◆ **What this task involves**: Make an exact copy of the entries below with the pictures removed.

◆ **Available data**:
____

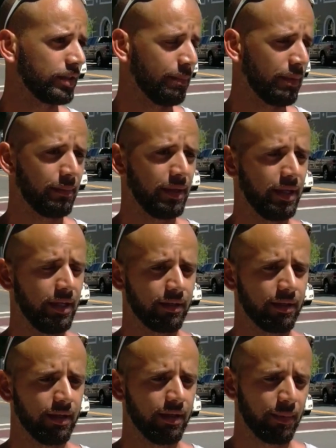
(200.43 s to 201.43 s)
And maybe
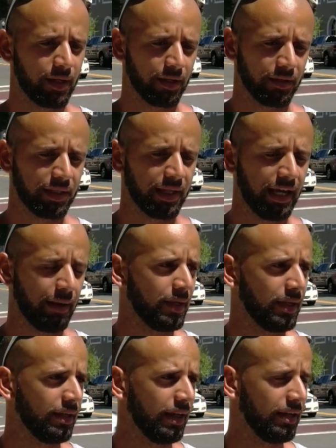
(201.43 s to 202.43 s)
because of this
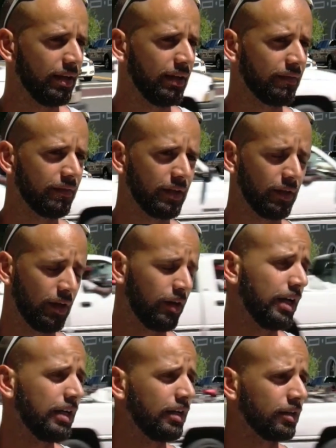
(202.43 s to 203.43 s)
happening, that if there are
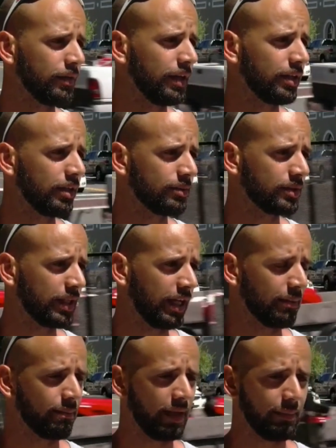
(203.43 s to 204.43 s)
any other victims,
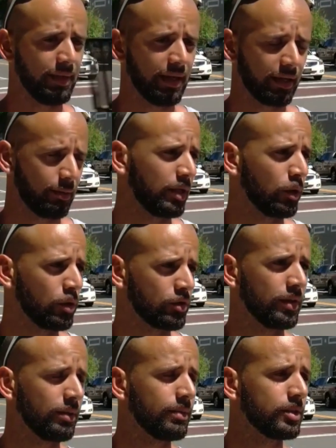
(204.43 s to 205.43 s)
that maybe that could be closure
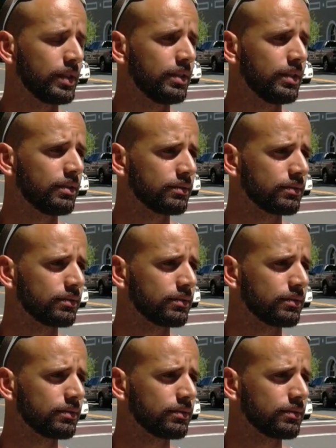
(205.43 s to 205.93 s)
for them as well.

____

◆ **Task solution**:
(200.43 s to 201.43 s)
And maybe
(201.43 s to 202.43 s)
because of this
(202.43 s to 203.43 s)
happening, that if there are
(203.43 s to 204.43 s)
any other victims,
(204.43 s to 205.43 s)
that maybe that could be closure
(205.43 s to 205.93 s)
for them as well.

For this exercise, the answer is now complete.